_Exercise objective:_
Only lines, not pictures: please repeat exactly the lines from the one with "[2:33.32-2:34.32]" through the end of the listing.

-- Opening Marker --

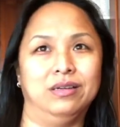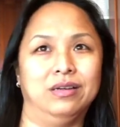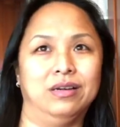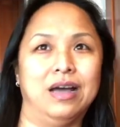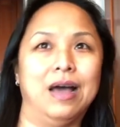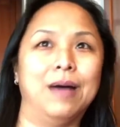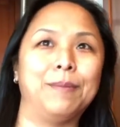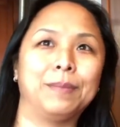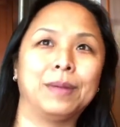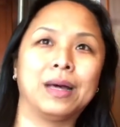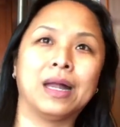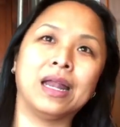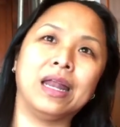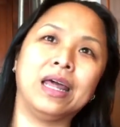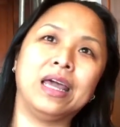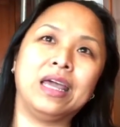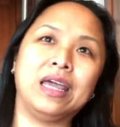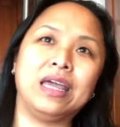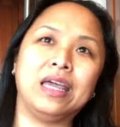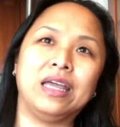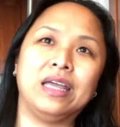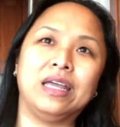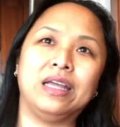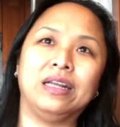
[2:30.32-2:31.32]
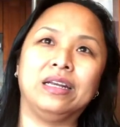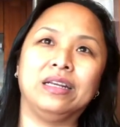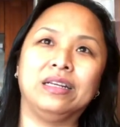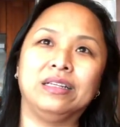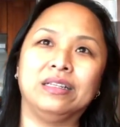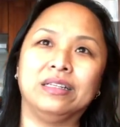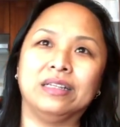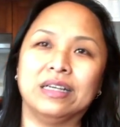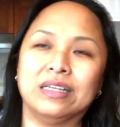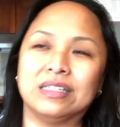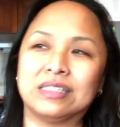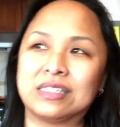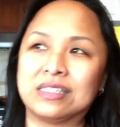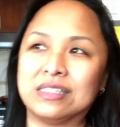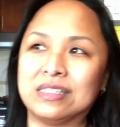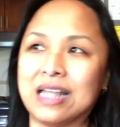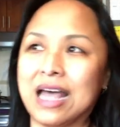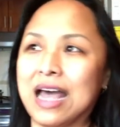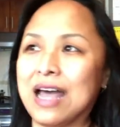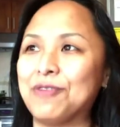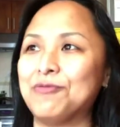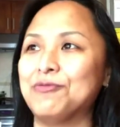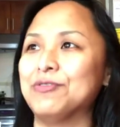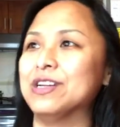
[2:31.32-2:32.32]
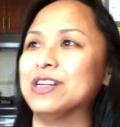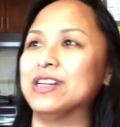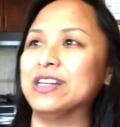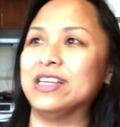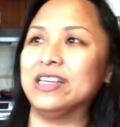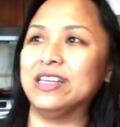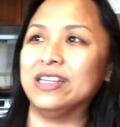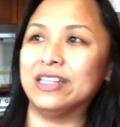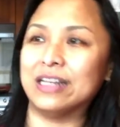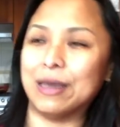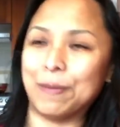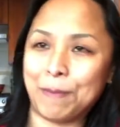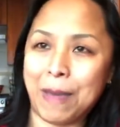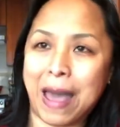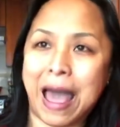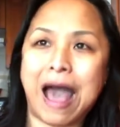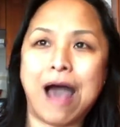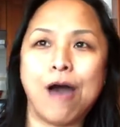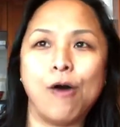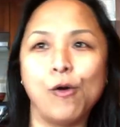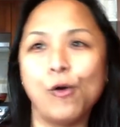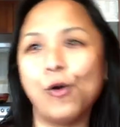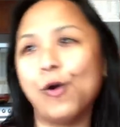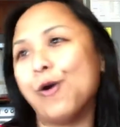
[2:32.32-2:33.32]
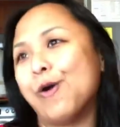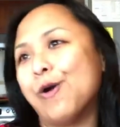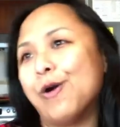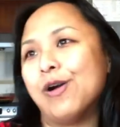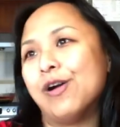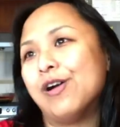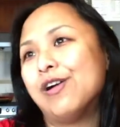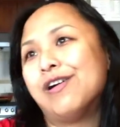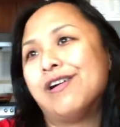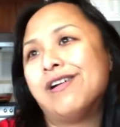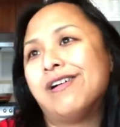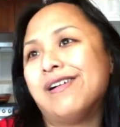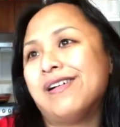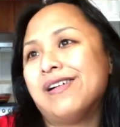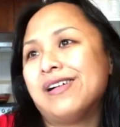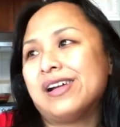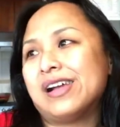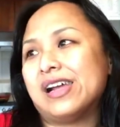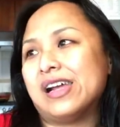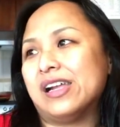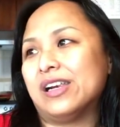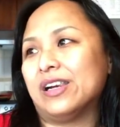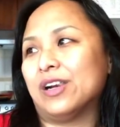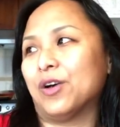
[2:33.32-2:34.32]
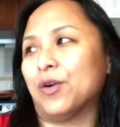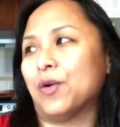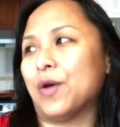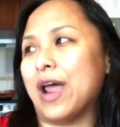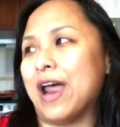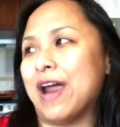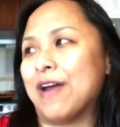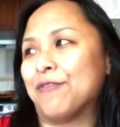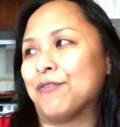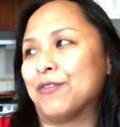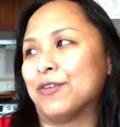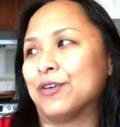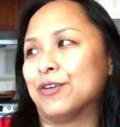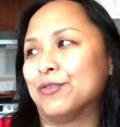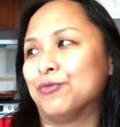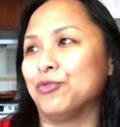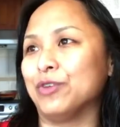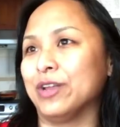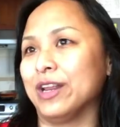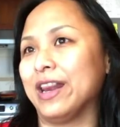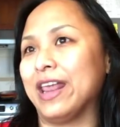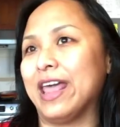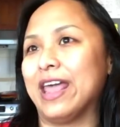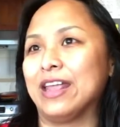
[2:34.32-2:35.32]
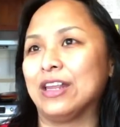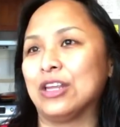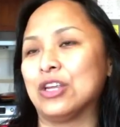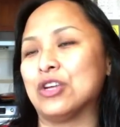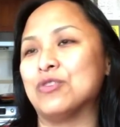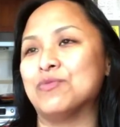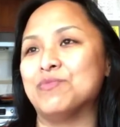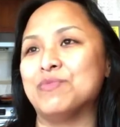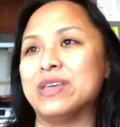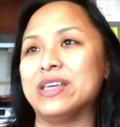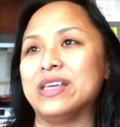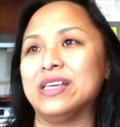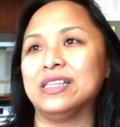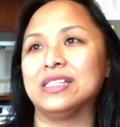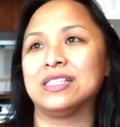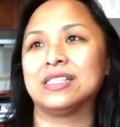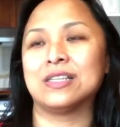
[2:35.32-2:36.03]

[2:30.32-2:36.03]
I'm claiming it's not really the power, ever relate to me.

-- Closing Marker --

_Response to the exercise:_
[2:33.32-2:34.32]
[2:34.32-2:35.32]
[2:35.32-2:36.03]

[2:30.32-2:36.03]
I'm claiming it's not really the power, ever relate to me.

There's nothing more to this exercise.